Tracking bug is bug 505308

Brain-dump of work items:

  • Speed up allocator
    • Remove reserved objects and doubles stuff in the tracer bug 508140
    • Use one single GC heap chunk, avoiding frequent mmap and malloc calls bug 508707
  • Speed up collector
    • Allocate short-enough strings from GC heap, not malloc heap bug 402614
    • Based on Gregor's stats consider making 32-byte and 64-byte JSObjects to cover most cases except large objects without any dslots bug 508357
    • Schedule GC based on memory pressure bug 506125
  • Conservative stack scanning to avoid temp-value rooting overheads? bug 516832
  • Go to beach

Compartments and per-compartment GC

Motivation

  • More robust thread safety API
  • Reduce GC pauses
  • Minor performance win from eliminating object locking

Threading. In short, SM's support for sharing objects among threads has not gotten the maintenance attention it needs. It's accumulating bugs. At the same time, it is now widely acknowledged that shared-everything threads are a problematic programming model. Better ideas (like HTML5 Workers) are emerging. We need new JSAPI support for shared-nothing threads.

GC. At the same time our GC performance is not where we want it. There are still direct optimization opportunities. Beyond that, we want to be able to perform GC on a single browser tab, for shorter pause times when only one tab is active.

What these two things have in common is that they both involve dividing the JSRuntime's object graph into separate, mostly-isolated compartments, such that every object is in a compartment, and an ordinary object cannot have a direct reference to an object in a different compartment. (We will support special wrapper objects that provide transparent access to objects in other compartments.)

The changes we need to make for single-tab GC will simultaneously make it easier to add assertions enforcing the new rules about sharing objects across threads.

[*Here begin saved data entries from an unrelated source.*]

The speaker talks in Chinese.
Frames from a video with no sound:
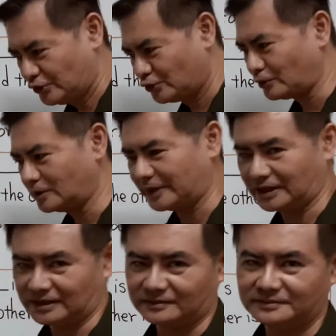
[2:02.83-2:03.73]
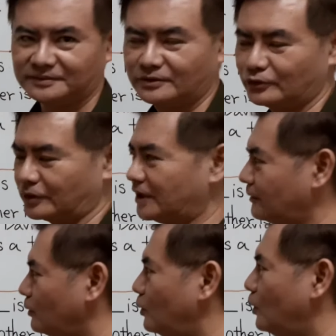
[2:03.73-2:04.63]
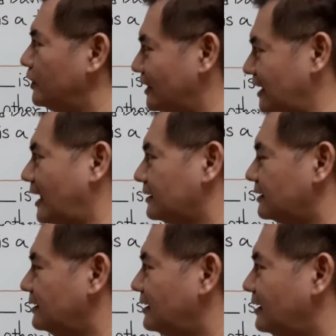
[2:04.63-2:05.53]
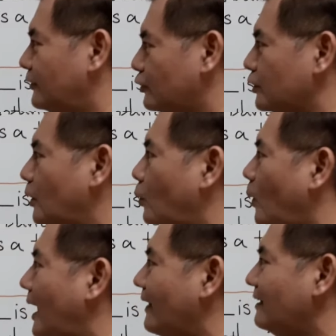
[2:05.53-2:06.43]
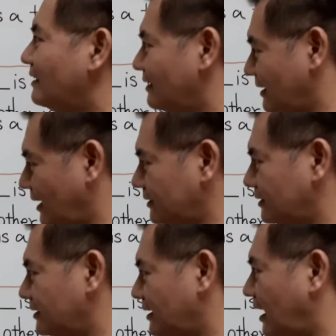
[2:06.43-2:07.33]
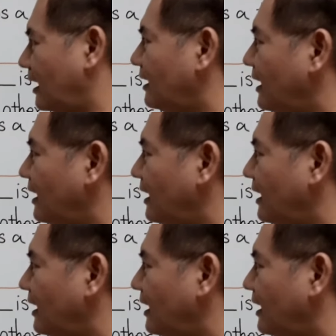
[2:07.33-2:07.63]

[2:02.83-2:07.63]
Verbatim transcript: 就那么一个，所以要里亚的，所以叫 one 里亚的啊。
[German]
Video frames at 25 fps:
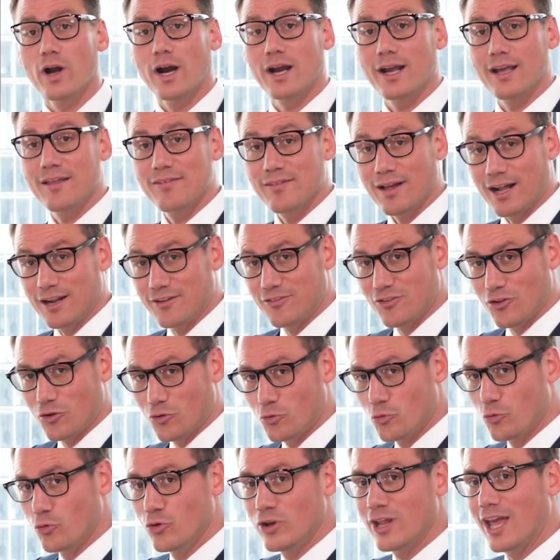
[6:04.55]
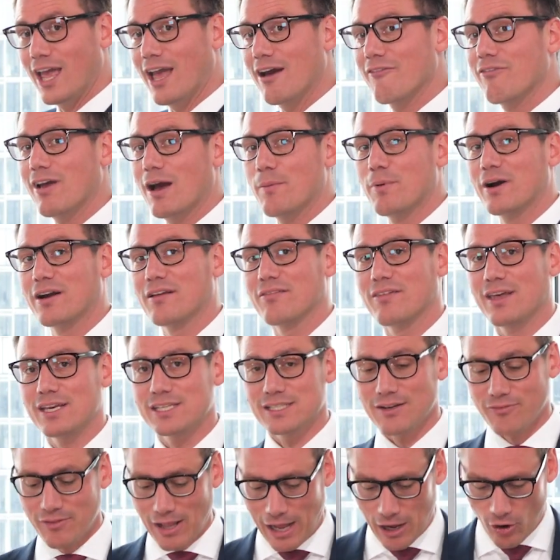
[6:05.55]
KGs als grüne
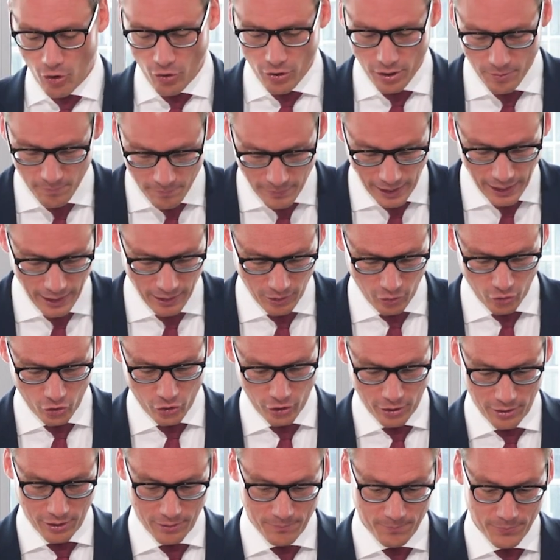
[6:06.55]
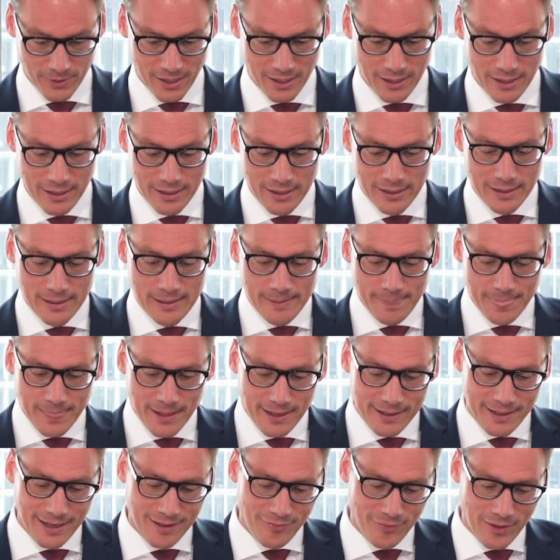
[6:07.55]
Erwerbergesellschaft auch machen können.
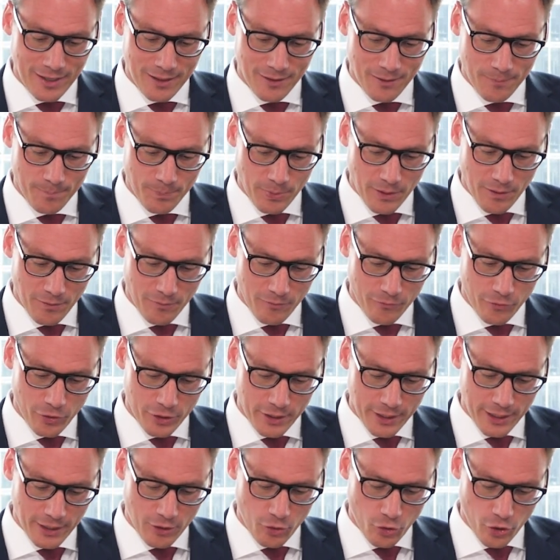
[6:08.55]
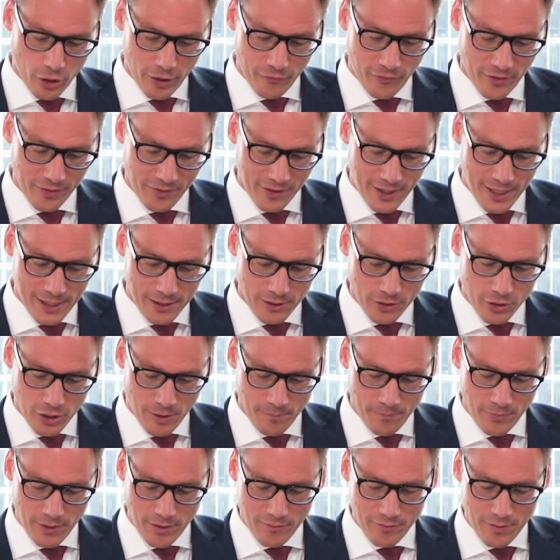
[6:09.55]
Deswegen wird der Käufer sagen,
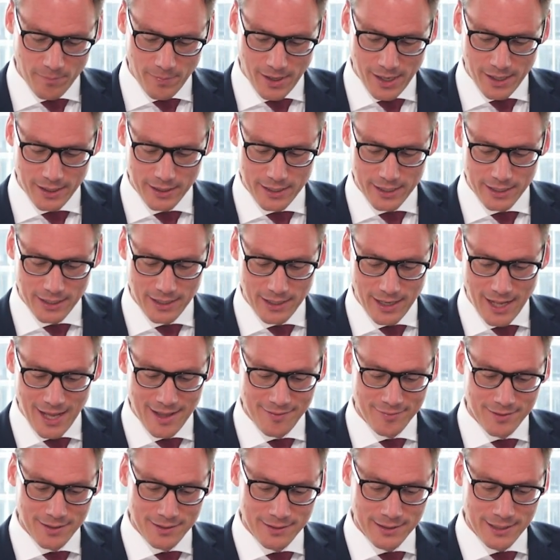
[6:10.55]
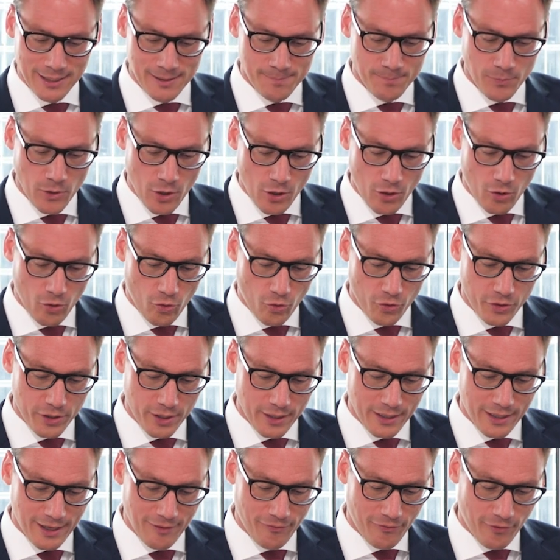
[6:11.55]
komm, wir machen hier den Asset Deal
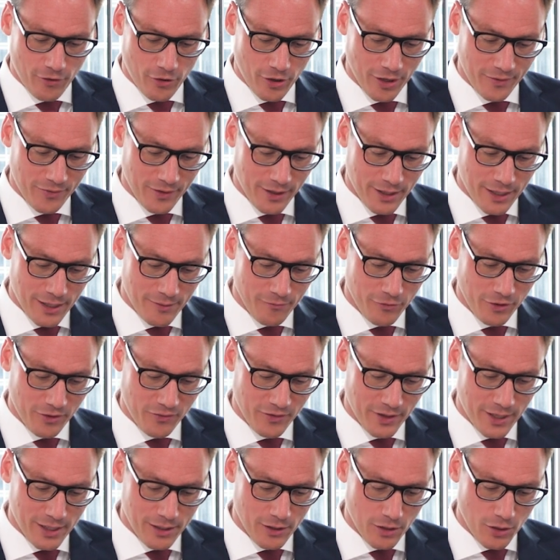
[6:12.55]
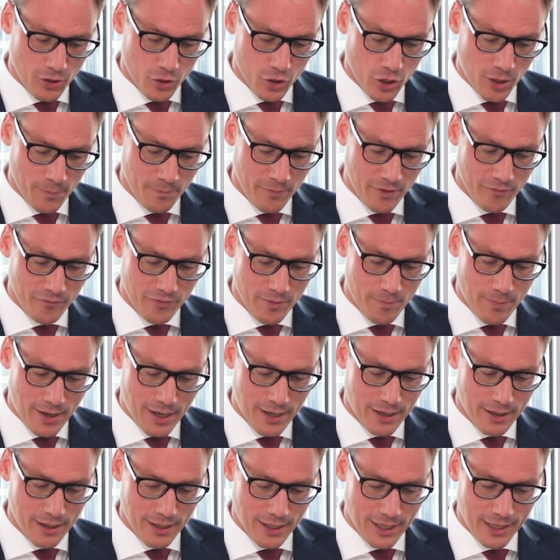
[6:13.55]
und der Veräußerer wird sagen, komm, wir
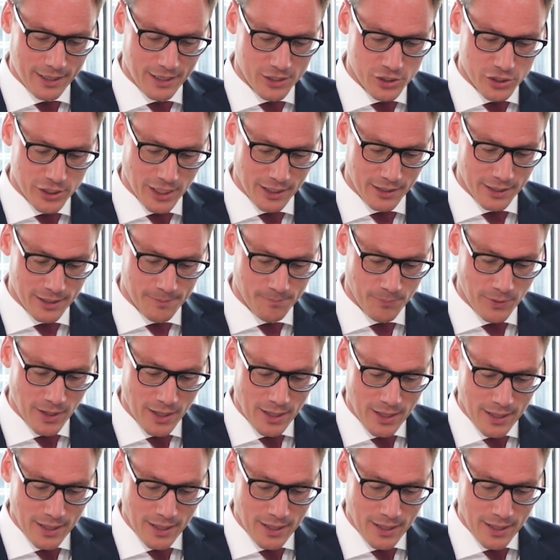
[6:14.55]
machen hier den Share Deal.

Conveniently, in the browser, wrapper objects already exist in almost all the right places--it's a critical security boundary in the browser, and the wrappers impose various security policies.

Plans

These plans are limited to bugs that are on the critical path to per-tab GC, which we hope will dramatically reduce pause time.

Name Size (weeks) Assigned to (guess)
Benchmarks 1 gwagner
Benchmark automation 0.5 jorendorff
Compartments and wrappers API 1 jorendorff
Compartmentalize Gecko 3 jorendorff
GCSubheaps 2-3 gwagner
MT wrappers 3 gal
Lock-free allocation and slot access 1 gal
Compartmental GC done by the end of June gwagner

Benchmarks — Gregor is building a GC benchmark suite. We need it checked in. (bug 548388)

Benchmark automation — We need to be able to turn a crank and get GC performance numbers. Talos needs to run this automatically. This means we need to be able to measure GC performance in opt builds. Total time spent in GC and max pause time are cheap enough to collect. (bug 561486)

Compartments and wrappers API — Add API for creating a global object and associating it with a compartment. Add minimal API for a special kind of object that is allowed to hold a strong reference across compartments (a wrapper object). Add assertions within the engine that there are no direct references across compartments. Add assertions at API boundaries that all the gc-things provided as arguments come from the same compartment. (bug 563099)

Compartmentalize Gecko — Use the compartment API to divide up Gecko so that objects with different principals are always in different compartments. Use the wrapper API in XPConnect for our security wrappers. Fix what breaks. In particular, wrappers and the structured clone algorithm will need to copy strings and doubles instead of passing them freely from one compartment to another. (bug 563106)

GCSubheaps — Factor GC-related code into a class, js::GCHeap (bug 556324). Carve out a second class, GCSubheap, so that a single GCHeap can have several GCSubheaps, each of which handles its own set of VM pages from which individual GC things may be allocated. Give each compartment its own GCSubheap. Allocate every object, double, and string from the GCSubheap for the compartment where it will live.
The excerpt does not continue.